• Work request:
What follows is a listing; repeat exactly, and only, its lines from the one holding "[0:00.00-0:00.20]" through the last, leaving any pictures out.

BEGIN Records provided

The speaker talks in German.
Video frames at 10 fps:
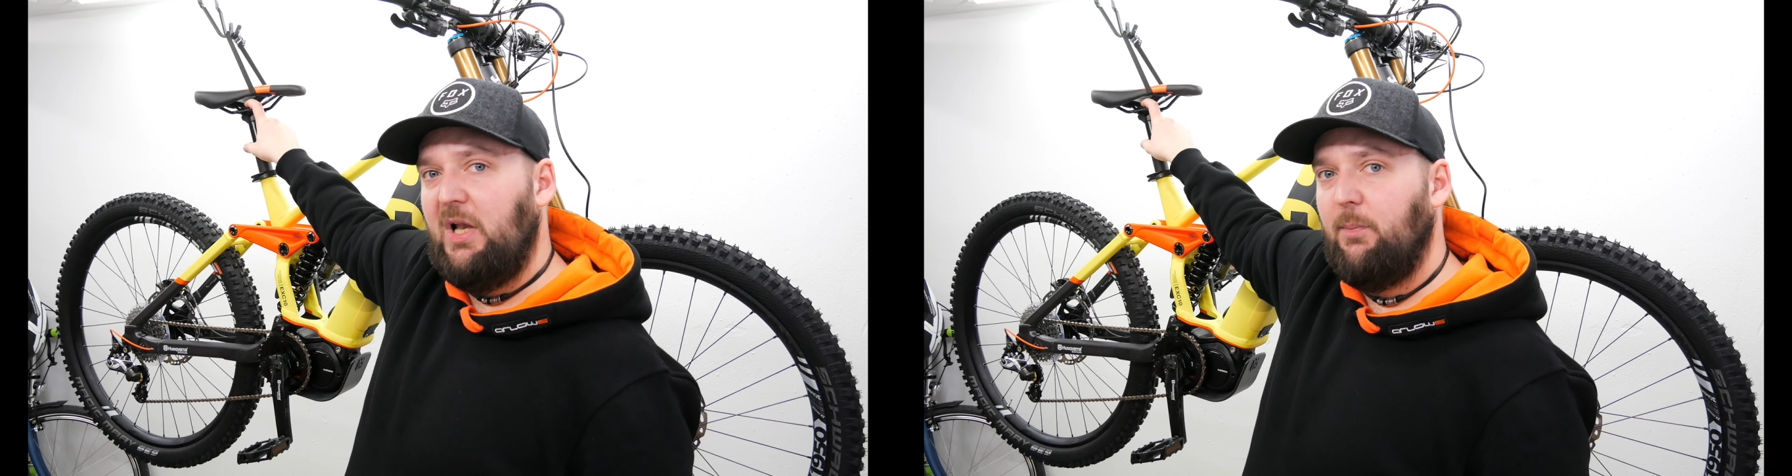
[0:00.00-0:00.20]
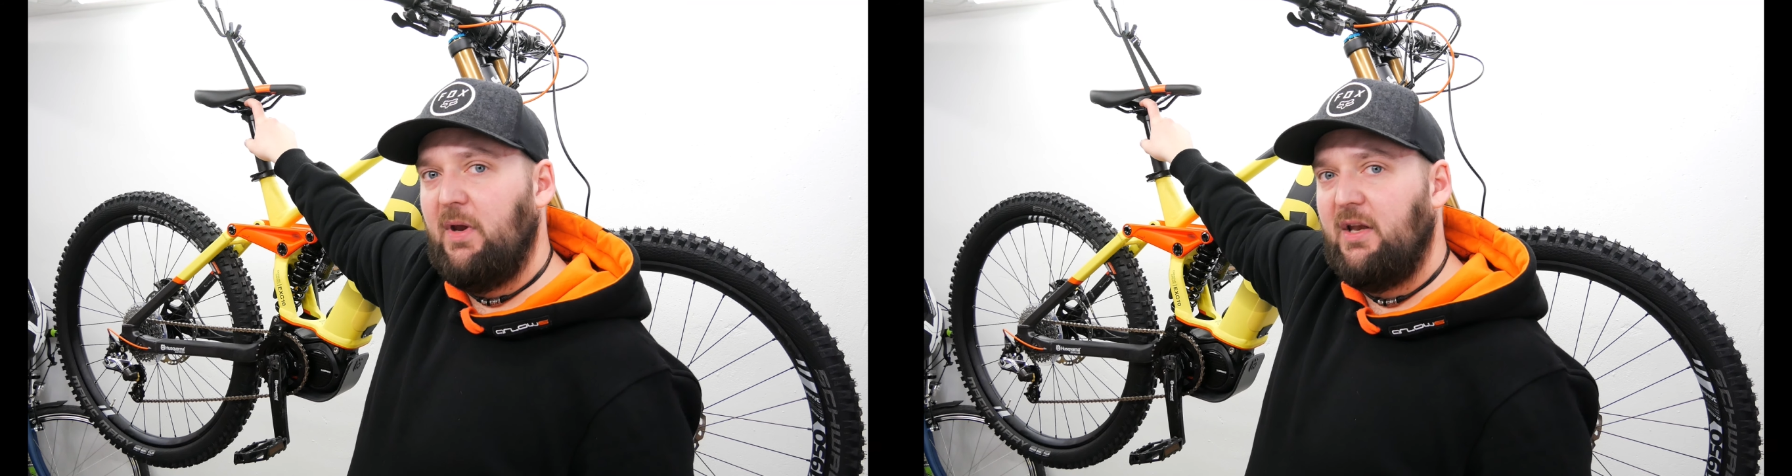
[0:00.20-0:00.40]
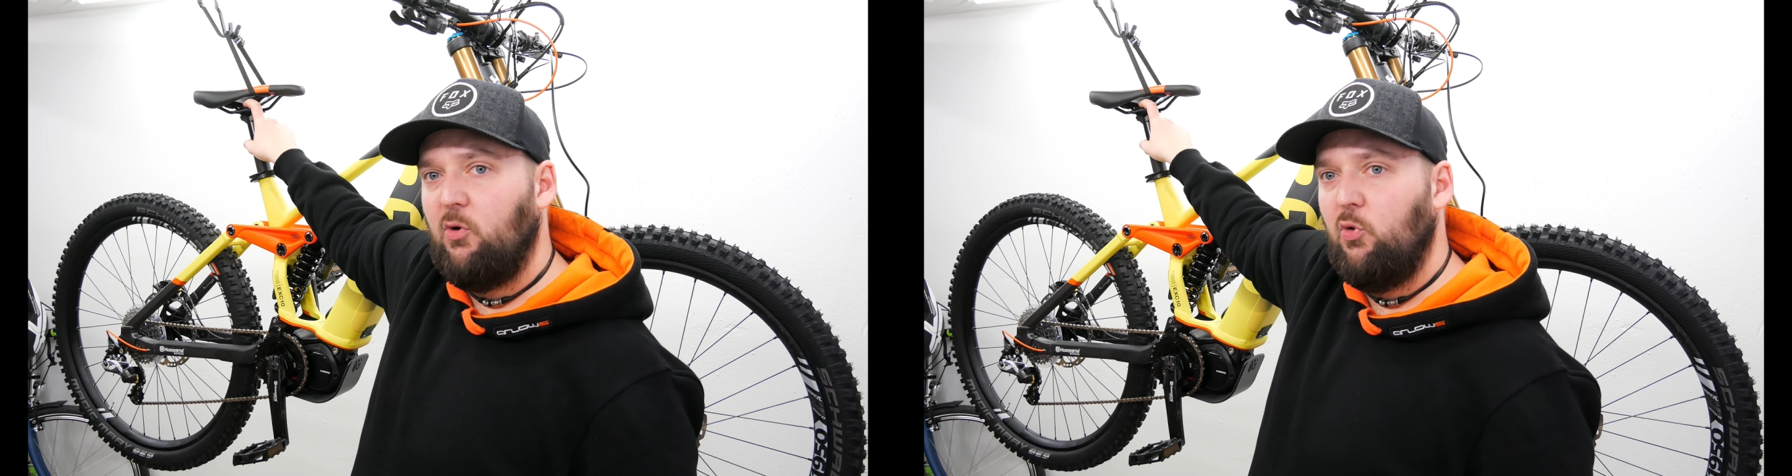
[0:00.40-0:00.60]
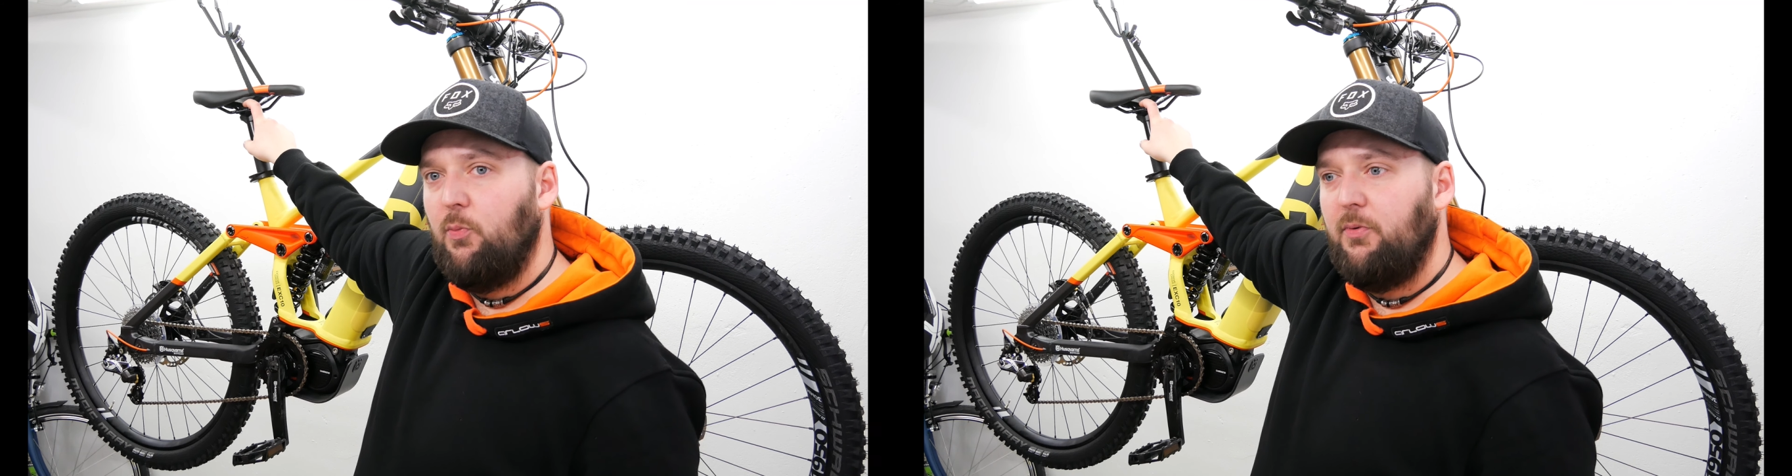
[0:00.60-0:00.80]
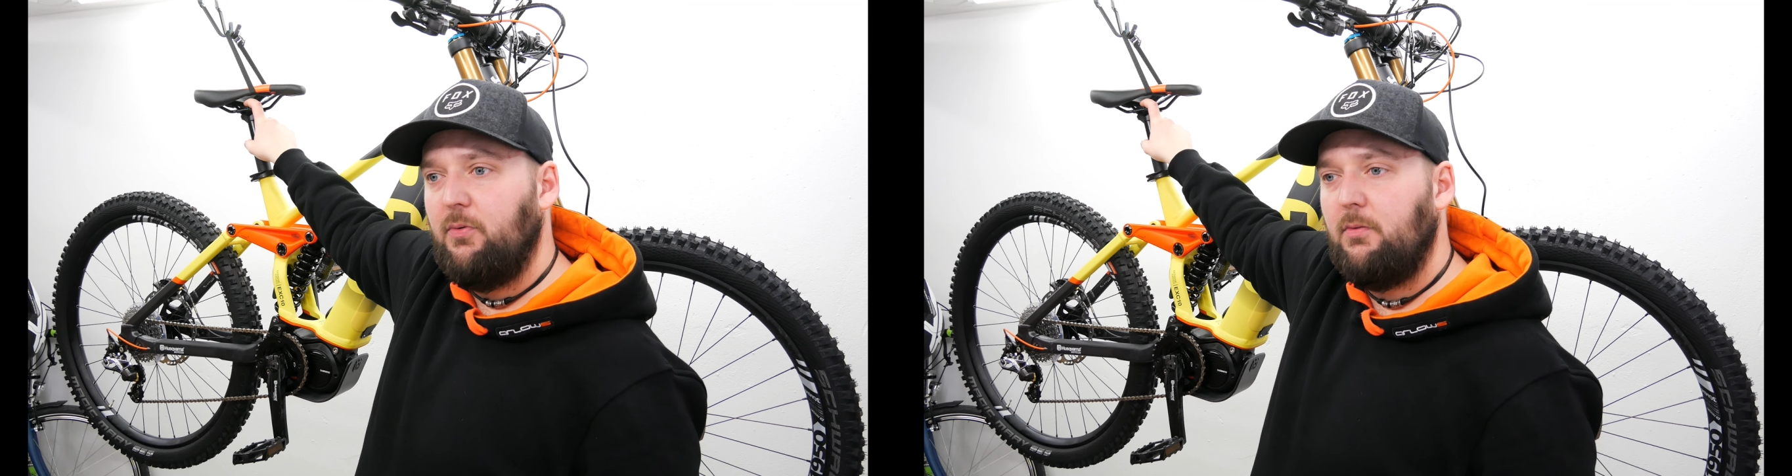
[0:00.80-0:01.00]
mm
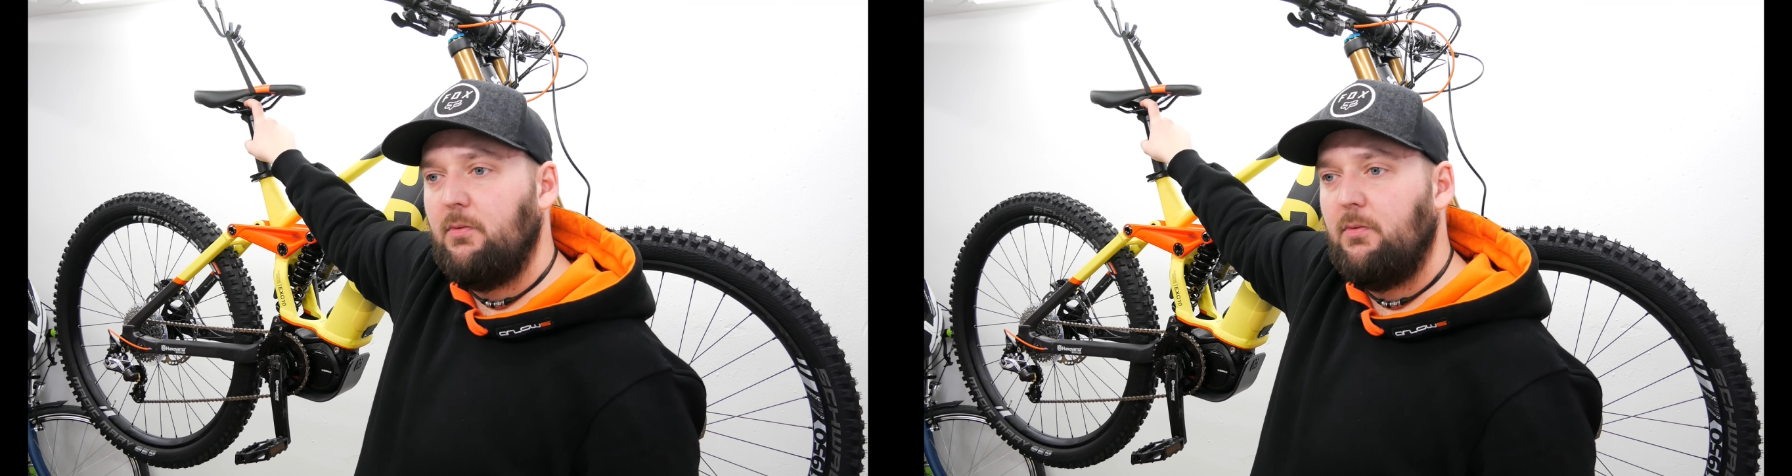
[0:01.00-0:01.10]
Hub.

END Records provided

• Exercise answer:
[0:00.00-0:00.20]
[0:00.20-0:00.40]
[0:00.40-0:00.60]
[0:00.60-0:00.80]
[0:00.80-0:01.00]
mm
[0:01.00-0:01.10]
Hub.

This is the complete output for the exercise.